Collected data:

Start of Block

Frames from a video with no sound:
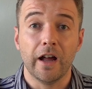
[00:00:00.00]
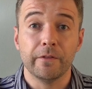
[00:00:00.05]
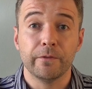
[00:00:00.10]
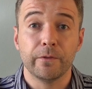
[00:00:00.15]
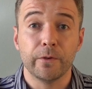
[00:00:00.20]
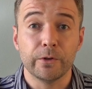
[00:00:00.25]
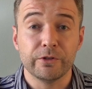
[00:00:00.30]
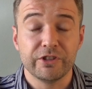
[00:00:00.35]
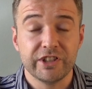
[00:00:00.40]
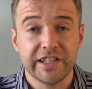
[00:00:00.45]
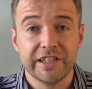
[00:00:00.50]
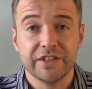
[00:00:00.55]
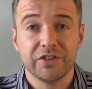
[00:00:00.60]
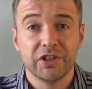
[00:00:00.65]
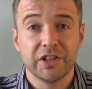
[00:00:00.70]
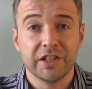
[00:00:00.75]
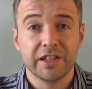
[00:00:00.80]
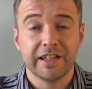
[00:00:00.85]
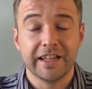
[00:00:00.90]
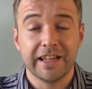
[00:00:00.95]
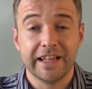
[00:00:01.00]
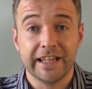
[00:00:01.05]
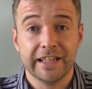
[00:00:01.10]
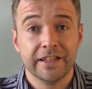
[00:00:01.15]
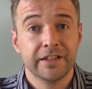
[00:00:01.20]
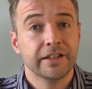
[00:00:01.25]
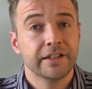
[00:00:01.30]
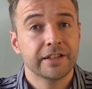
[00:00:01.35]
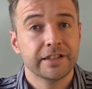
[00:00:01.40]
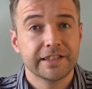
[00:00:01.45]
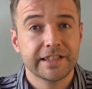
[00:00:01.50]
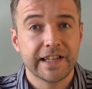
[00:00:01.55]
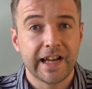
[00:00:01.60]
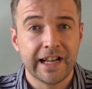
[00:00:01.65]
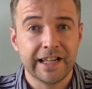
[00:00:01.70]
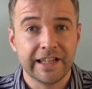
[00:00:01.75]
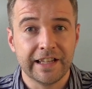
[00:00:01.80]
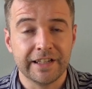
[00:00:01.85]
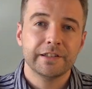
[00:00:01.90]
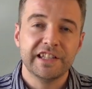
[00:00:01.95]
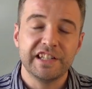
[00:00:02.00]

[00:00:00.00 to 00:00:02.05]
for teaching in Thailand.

End of Block
Start of Block

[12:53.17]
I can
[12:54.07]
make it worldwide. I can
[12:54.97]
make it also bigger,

End of Block
Start of Block

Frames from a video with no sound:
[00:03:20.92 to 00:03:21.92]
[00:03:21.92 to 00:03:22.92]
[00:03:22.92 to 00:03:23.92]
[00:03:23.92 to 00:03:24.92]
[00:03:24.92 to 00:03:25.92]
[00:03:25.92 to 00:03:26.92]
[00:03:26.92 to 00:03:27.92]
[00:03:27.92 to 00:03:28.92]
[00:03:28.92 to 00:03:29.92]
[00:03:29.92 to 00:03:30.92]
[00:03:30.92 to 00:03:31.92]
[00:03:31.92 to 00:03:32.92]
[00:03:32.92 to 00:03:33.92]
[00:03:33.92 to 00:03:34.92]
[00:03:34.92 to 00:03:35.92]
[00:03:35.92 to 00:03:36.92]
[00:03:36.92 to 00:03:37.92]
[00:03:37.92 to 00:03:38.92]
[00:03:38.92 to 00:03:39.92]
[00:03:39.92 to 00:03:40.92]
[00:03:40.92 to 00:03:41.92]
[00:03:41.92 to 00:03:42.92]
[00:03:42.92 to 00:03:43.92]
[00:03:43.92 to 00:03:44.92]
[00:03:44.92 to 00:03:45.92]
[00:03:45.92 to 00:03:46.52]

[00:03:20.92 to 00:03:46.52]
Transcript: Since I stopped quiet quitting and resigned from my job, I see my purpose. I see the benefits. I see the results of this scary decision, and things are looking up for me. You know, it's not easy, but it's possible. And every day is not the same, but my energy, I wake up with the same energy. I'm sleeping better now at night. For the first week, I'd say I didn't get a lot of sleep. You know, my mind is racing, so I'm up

End of Block

Goal of the exercise: Looking at the data above, write out exactly the lines that start at the one containing "[00:03:40.92 to 00:03:41.92]" and end at the one containing "Transcript: Since I"; include both and nothing beyond.

Completed exercise:
[00:03:40.92 to 00:03:41.92]
[00:03:41.92 to 00:03:42.92]
[00:03:42.92 to 00:03:43.92]
[00:03:43.92 to 00:03:44.92]
[00:03:44.92 to 00:03:45.92]
[00:03:45.92 to 00:03:46.52]

[00:03:20.92 to 00:03:46.52]
Transcript: Since I stopped quiet quitting and resigned from my job, I see my purpose. I see the benefits. I see the results of this scary decision, and things are looking up for me. You know, it's not easy, but it's possible. And every day is not the same, but my energy, I wake up with the same energy. I'm sleeping better now at night. For the first week, I'd say I didn't get a lot of sleep. You know, my mind is racing, so I'm up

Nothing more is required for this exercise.